• **Material provided**
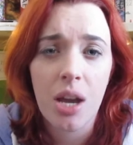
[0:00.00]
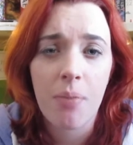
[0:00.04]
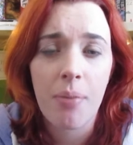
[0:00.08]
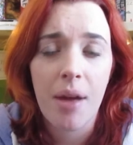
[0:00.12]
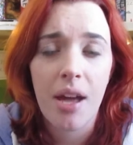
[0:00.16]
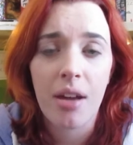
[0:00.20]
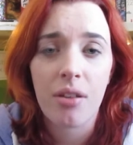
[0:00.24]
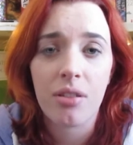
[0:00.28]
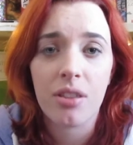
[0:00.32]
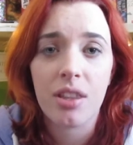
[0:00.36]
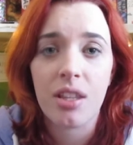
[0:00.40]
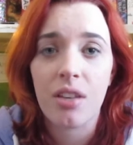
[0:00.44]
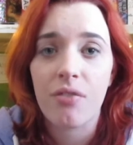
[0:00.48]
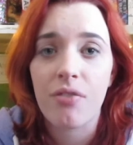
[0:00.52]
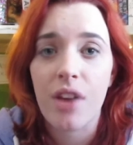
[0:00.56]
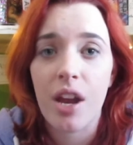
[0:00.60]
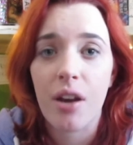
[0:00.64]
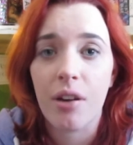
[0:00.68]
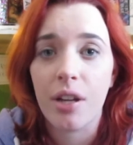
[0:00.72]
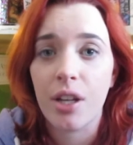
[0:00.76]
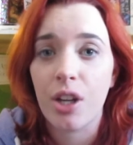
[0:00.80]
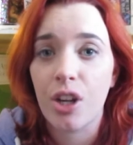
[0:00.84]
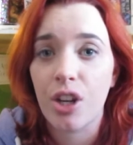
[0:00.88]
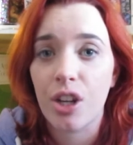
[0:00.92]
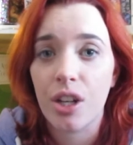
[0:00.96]
about the
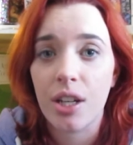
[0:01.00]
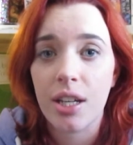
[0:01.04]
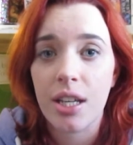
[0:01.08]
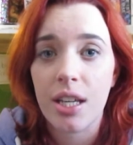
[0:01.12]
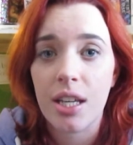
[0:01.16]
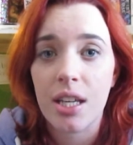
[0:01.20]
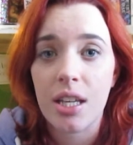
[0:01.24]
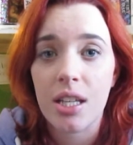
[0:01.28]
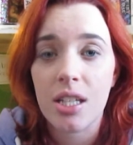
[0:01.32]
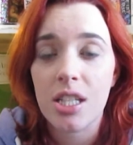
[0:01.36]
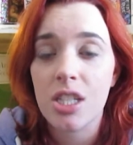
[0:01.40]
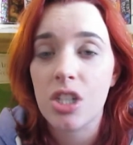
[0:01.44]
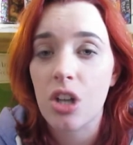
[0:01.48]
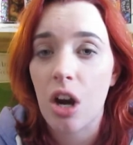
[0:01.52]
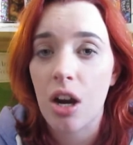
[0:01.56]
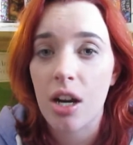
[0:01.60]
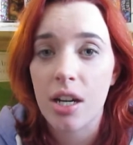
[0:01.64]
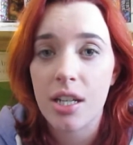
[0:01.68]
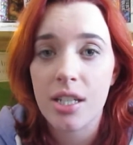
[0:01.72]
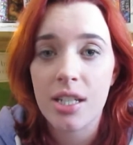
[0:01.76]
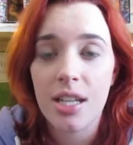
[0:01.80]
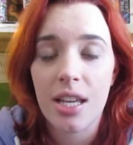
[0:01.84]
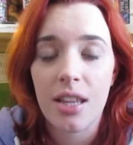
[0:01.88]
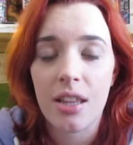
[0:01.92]
very early start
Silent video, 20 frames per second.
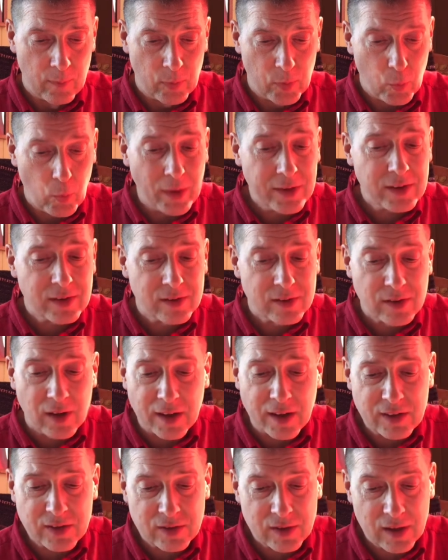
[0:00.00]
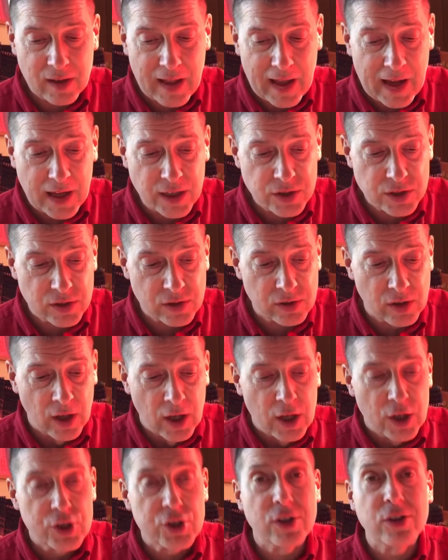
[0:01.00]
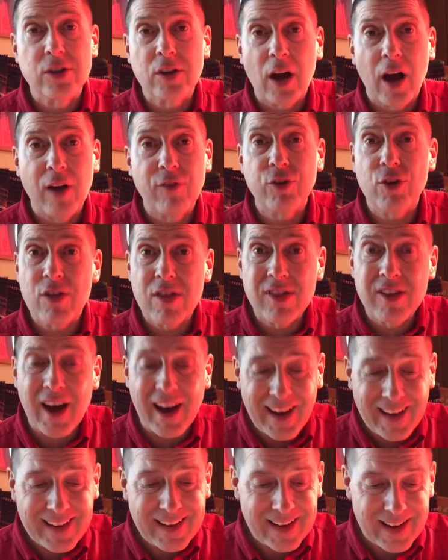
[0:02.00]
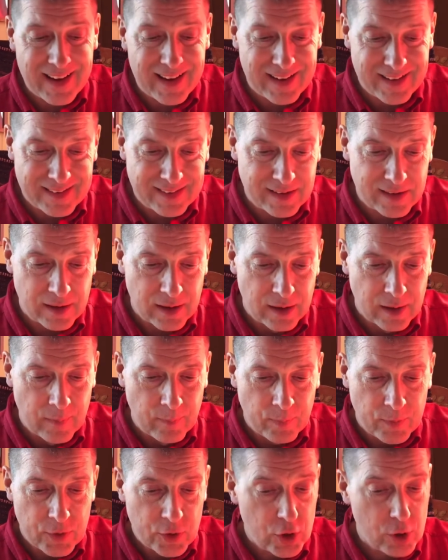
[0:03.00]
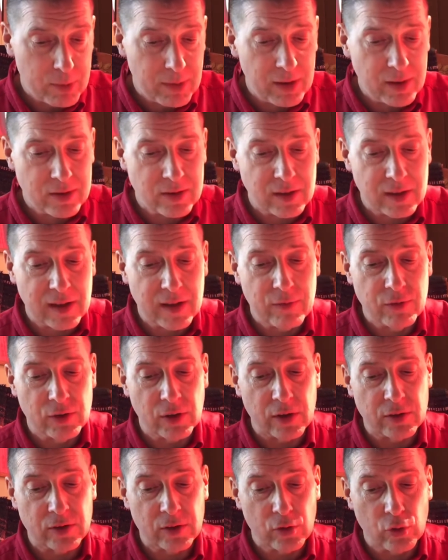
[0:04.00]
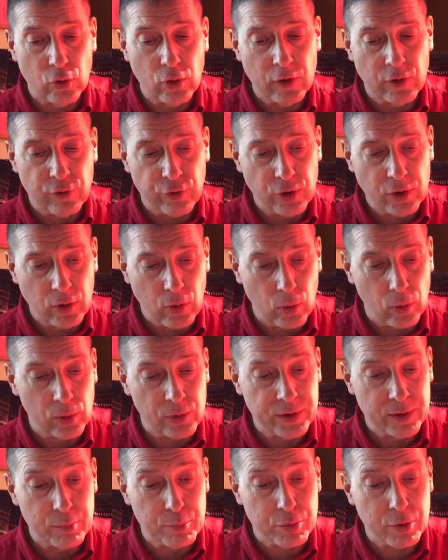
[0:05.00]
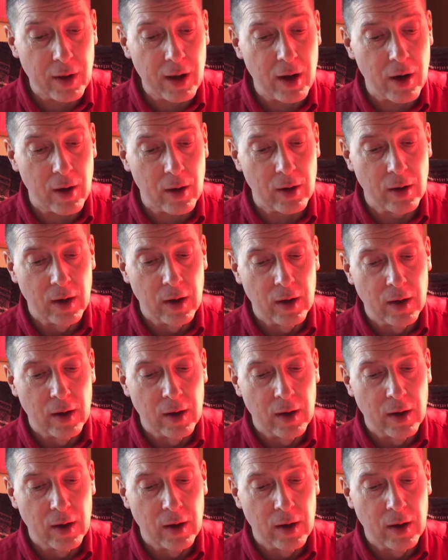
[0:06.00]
What dust and ashes should cover thy head? Humility gives us good foothold in prayer.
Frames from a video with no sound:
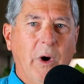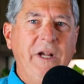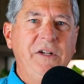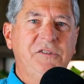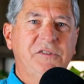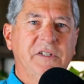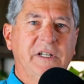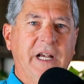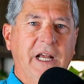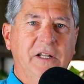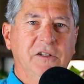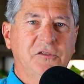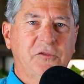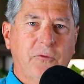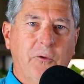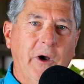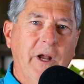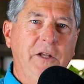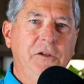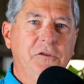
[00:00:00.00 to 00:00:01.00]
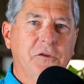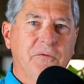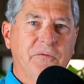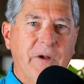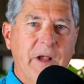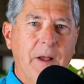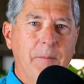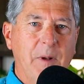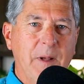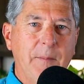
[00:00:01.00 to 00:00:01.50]
race against friends or
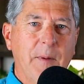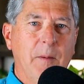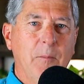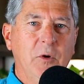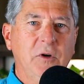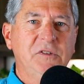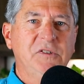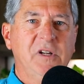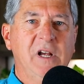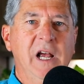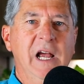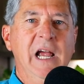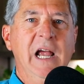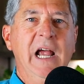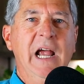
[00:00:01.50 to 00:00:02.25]
family members.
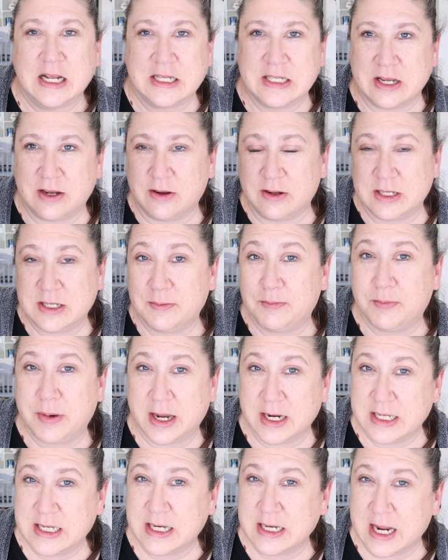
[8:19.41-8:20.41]
So
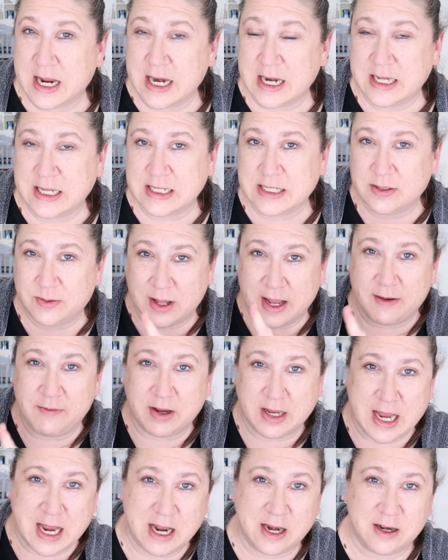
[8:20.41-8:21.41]
by tonight, this will have
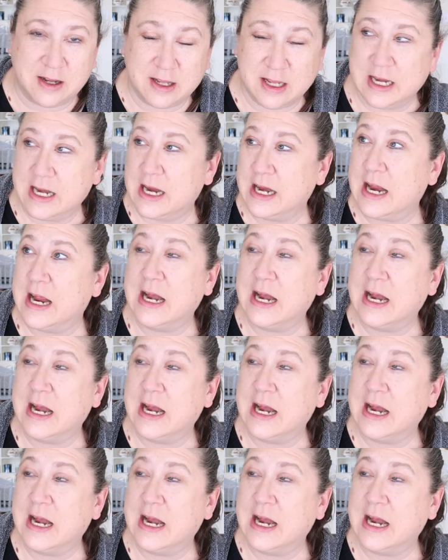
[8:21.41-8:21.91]
a candle in it,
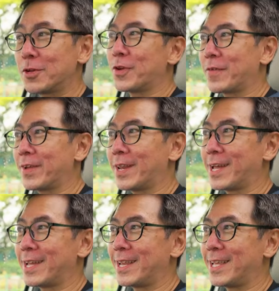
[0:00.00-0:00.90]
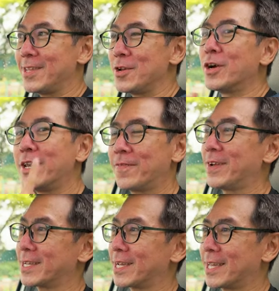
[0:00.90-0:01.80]
to a traffic light, you're gonna
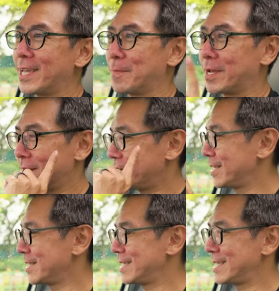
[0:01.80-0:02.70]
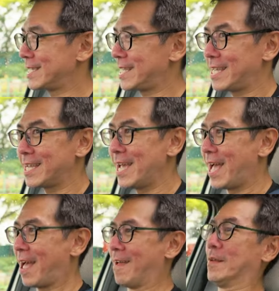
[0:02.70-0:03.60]
feel like a king because this thing,
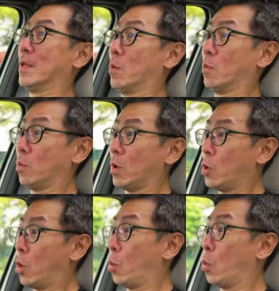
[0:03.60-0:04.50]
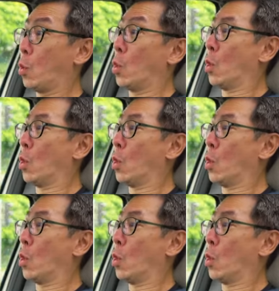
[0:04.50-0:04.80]
whoa,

• **About this exercise**
Set down the material above exactly as it reads, but not its pictures.

• **Answer to this exercise**
[0:00.00]
[0:00.04]
[0:00.08]
[0:00.12]
[0:00.16]
[0:00.20]
[0:00.24]
[0:00.28]
[0:00.32]
[0:00.36]
[0:00.40]
[0:00.44]
[0:00.48]
[0:00.52]
[0:00.56]
[0:00.60]
[0:00.64]
[0:00.68]
[0:00.72]
[0:00.76]
[0:00.80]
[0:00.84]
[0:00.88]
[0:00.92]
[0:00.96]
about the
[0:01.00]
[0:01.04]
[0:01.08]
[0:01.12]
[0:01.16]
[0:01.20]
[0:01.24]
[0:01.28]
[0:01.32]
[0:01.36]
[0:01.40]
[0:01.44]
[0:01.48]
[0:01.52]
[0:01.56]
[0:01.60]
[0:01.64]
[0:01.68]
[0:01.72]
[0:01.76]
[0:01.80]
[0:01.84]
[0:01.88]
[0:01.92]
very early start
Silent video, 20 frames per second.
[0:00.00]
[0:01.00]
[0:02.00]
[0:03.00]
[0:04.00]
[0:05.00]
[0:06.00]
What dust and ashes should cover thy head? Humility gives us good foothold in prayer.
Frames from a video with no sound:
[00:00:00.00 to 00:00:01.00]
[00:00:01.00 to 00:00:01.50]
race against friends or
[00:00:01.50 to 00:00:02.25]
family members.
[8:19.41-8:20.41]
So
[8:20.41-8:21.41]
by tonight, this will have
[8:21.41-8:21.91]
a candle in it,
[0:00.00-0:00.90]
[0:00.90-0:01.80]
to a traffic light, you're gonna
[0:01.80-0:02.70]
[0:02.70-0:03.60]
feel like a king because this thing,
[0:03.60-0:04.50]
[0:04.50-0:04.80]
whoa,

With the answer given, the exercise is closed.